I know this might be rather broad without context of my application, but is there any reason why I am seeing slower run times when I compile my code with -arch sm_20 as opposed to arch sm_13?
The app is running on a Tesla C2050 with CUDA 3.2 on a Linux platform. If I compile with -arch sm_13 the average runtime is 38.6 +/- .01 seconds. If I make absolutely no changes to the code and I just change the makefile so it compiles with -arch sm_20, runtimes drop to 34.6 +/- .01 seconds. I would expect at the least the runtimes to stay the same? The thread block size is the only CUDA specific parameter and was optimized for a Tesla C1060, but even if I change the thread block size up or down for the C2050 and recompile with sm_20, the best runtime is the 34.6 second time.
Yes, number of reasons may make code with sm_20 works a bit slower. Higher register pressure, etc. Do you need 64 bit in cuda core? try to compile with -m32, if it works on linux. Also check flz mode and flag. My application also runs a bit slower with 2.0, a few percents. I found it rather good, so I can compiler with 1.2 to target all gpus at once. Without regretting of peformance of geforce100, I do not need its new features now.

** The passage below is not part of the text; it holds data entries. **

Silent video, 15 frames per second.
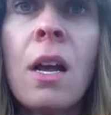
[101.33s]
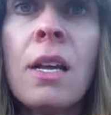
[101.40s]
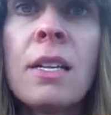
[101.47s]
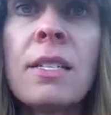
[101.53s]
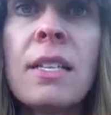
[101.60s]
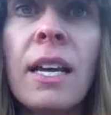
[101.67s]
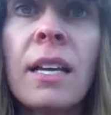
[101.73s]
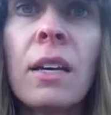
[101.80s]

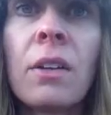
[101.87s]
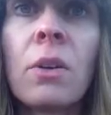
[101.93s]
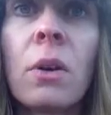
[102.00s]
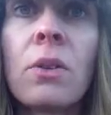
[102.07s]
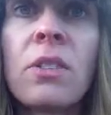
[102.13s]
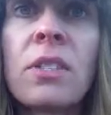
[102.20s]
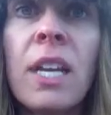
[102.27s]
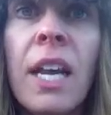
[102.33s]
second
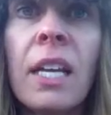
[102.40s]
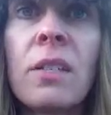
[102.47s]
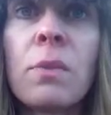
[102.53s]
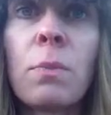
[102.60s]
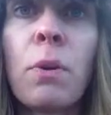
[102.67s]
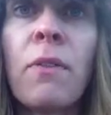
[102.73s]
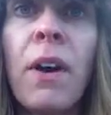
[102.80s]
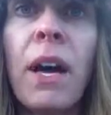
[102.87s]
growth stands
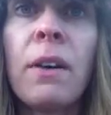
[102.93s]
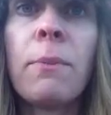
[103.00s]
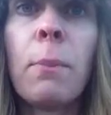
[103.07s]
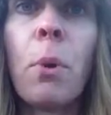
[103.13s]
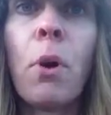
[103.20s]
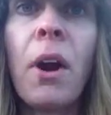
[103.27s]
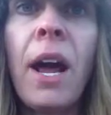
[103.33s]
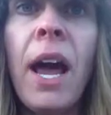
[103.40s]
provide
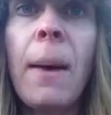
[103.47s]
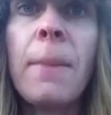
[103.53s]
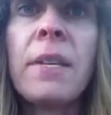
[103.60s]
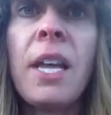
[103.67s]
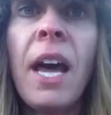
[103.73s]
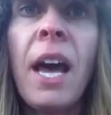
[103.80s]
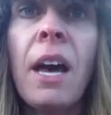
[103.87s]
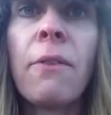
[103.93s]
poor
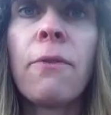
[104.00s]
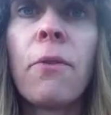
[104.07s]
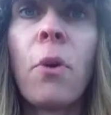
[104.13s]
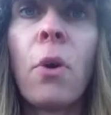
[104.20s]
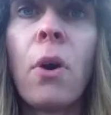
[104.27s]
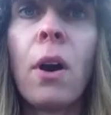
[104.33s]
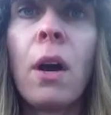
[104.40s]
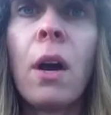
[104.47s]
habitat
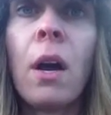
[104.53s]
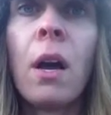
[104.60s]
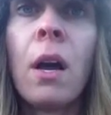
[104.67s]
for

OK thanks. I did make a mistake in the original post where I switched the running times from sm_13 to sm_20, it slows down when using sm_20. I suppose the precision could be an issue. I do know the majority of operations are not floating point operations but integer operations. I do not need 64 bit so I’ll give 32 bit a try and see if that makes a difference. It’s not really a huge issue because I can keep compiling with sm_13 for the best performance, I was just trying to track down exact reasons as to why there is such a slow down, when I had expected things to be at the least the same, if not speed up.
To expand on what tmurray said, try adding the following to your sm_20 build: -ftz=true -prec-sqrt=false -prec-div=false. This will configure the single-precision arithmetic for sm_20 as closely as possible to the sm_1x configuration. See also section 5.4.1 and appendix G of the Programming Guide.

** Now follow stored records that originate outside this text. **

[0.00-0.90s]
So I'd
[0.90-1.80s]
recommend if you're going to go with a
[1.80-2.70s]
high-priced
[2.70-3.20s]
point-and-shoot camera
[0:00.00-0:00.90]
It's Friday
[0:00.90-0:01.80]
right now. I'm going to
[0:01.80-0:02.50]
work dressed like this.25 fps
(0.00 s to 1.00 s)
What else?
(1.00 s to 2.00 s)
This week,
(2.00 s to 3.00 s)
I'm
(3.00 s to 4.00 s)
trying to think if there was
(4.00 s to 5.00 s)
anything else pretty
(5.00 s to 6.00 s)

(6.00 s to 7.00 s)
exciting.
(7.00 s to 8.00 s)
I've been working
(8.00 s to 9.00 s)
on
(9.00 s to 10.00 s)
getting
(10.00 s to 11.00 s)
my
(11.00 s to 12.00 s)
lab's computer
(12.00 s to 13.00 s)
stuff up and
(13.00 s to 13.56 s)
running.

I am not sure what the question is. Below is a table that shows how various source-level operations of interest are mapped to PTX instructions for sm_2x targets, based on the three flags -ftz, -prec-sqrt, -prec-div. The compiler default for an sm_2x target is denormal support and single-precision reciprocal, division, and square root with IEEE compliant rounding (i.e. -ftz=false -prec-sqrt=true -prec-div=true). The description of each PTX instruction mentioned in the table below can be found in the PTX specification document.

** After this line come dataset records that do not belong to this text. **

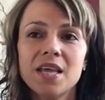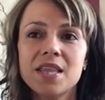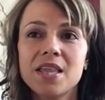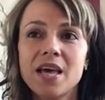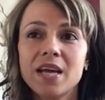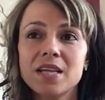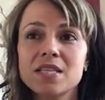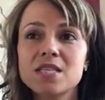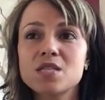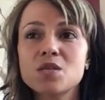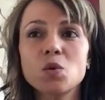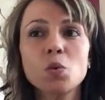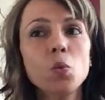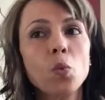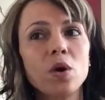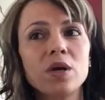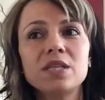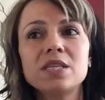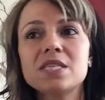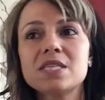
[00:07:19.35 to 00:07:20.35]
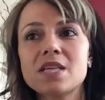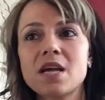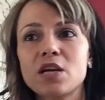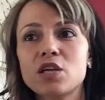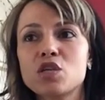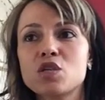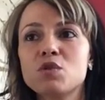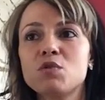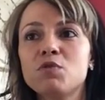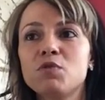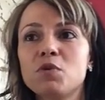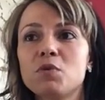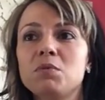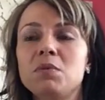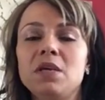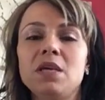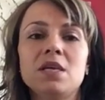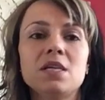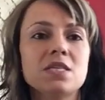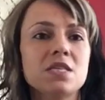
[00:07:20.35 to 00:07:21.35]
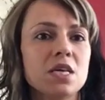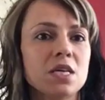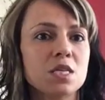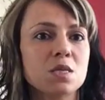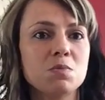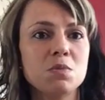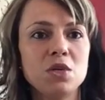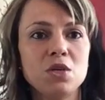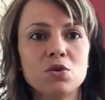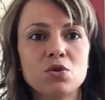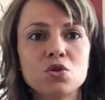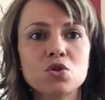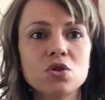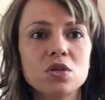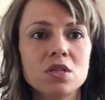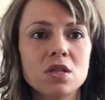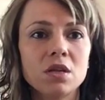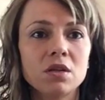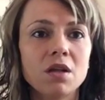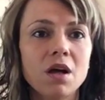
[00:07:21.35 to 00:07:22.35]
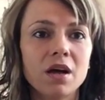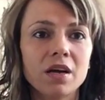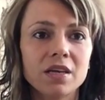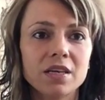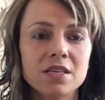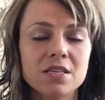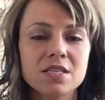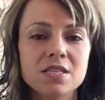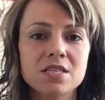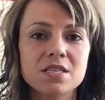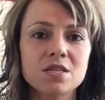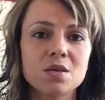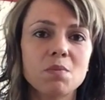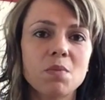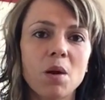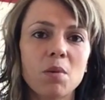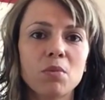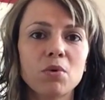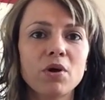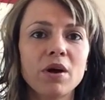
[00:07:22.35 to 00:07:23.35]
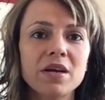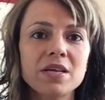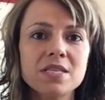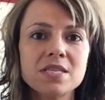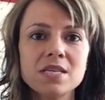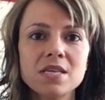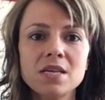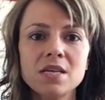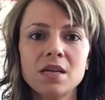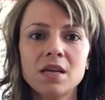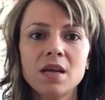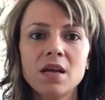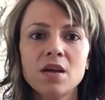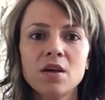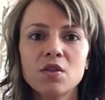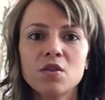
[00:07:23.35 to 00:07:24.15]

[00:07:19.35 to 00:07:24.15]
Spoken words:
That's the one section for me. It takes me usually the longest to memorize it.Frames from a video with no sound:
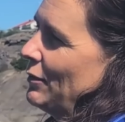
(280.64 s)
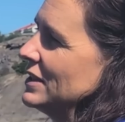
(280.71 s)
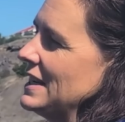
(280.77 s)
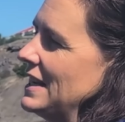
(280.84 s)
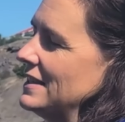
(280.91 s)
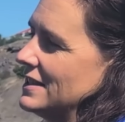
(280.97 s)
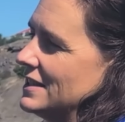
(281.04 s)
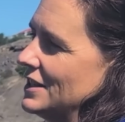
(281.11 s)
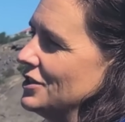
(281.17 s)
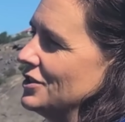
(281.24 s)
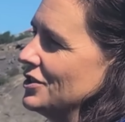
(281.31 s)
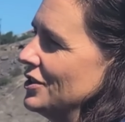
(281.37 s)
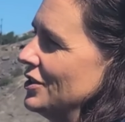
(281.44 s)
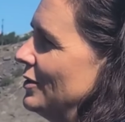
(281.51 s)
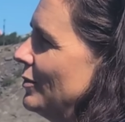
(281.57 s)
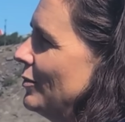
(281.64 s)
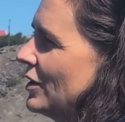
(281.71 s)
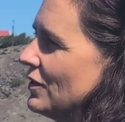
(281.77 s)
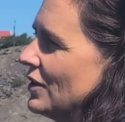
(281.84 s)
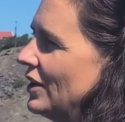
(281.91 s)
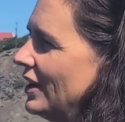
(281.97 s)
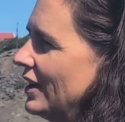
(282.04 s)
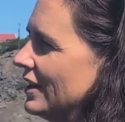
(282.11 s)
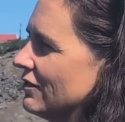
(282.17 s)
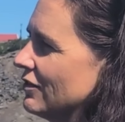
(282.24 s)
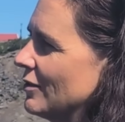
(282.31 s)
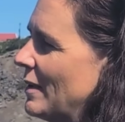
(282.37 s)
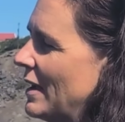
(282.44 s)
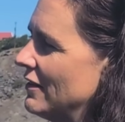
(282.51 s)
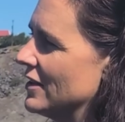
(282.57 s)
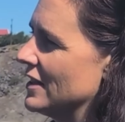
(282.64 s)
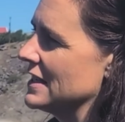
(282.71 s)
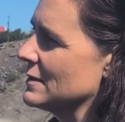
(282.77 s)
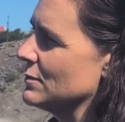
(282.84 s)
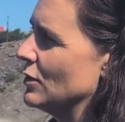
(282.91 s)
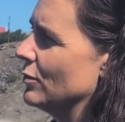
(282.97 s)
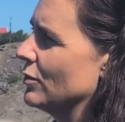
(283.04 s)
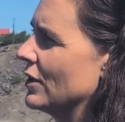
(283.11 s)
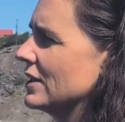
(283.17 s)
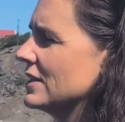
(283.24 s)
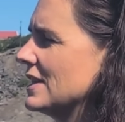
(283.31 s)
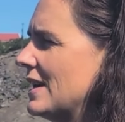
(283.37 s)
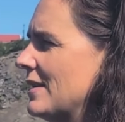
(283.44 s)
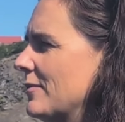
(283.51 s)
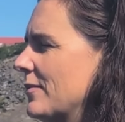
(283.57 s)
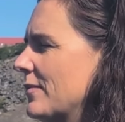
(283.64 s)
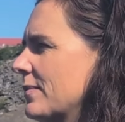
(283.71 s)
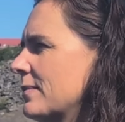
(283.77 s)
Like, what tests did you do, and what have you learned from having this small prototype?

The information in the above table can easily be verified by compiling the code below with nvcc --keep -arch=sm_20 [-ftz={true|false} -prec-div={true|false} -prec-sqrt={true|false] and inspecting the .ptx file generated.
__global__ void kernel (float *res, float a, float b, float c, float d)
{
res[0] = 1.0f / a;
res[1] = b / c;
res[2] = sqrtf (d);
}
int main (void) {
return 0;
}
Well, I suppose this isn’t precision related. Here are the results I get when compiling with different arguments. The first column is problem size, the second is the running time (including data transfers) and the third column is an application specific performance measurement (higher = better).
When compiled with -arch sm_20 -ftz=true -prec-sqrt=false -prec-div=false:
Any other thoughts? We do make heavy use of registers which limits our thread block size to 256 although theoretically we should get performance increases the larger the thread block. Although the only way we can use 512 thread blocks (or anything much higher than 256) is compiling with sm_20 but this performance decrease outweighs any gains we get from the larger thread blocks.
I told you, -ftz=true -prec-sqrt=false -prec-div=false is defualt for sm_20. At least, for some sdk, OS and compilers.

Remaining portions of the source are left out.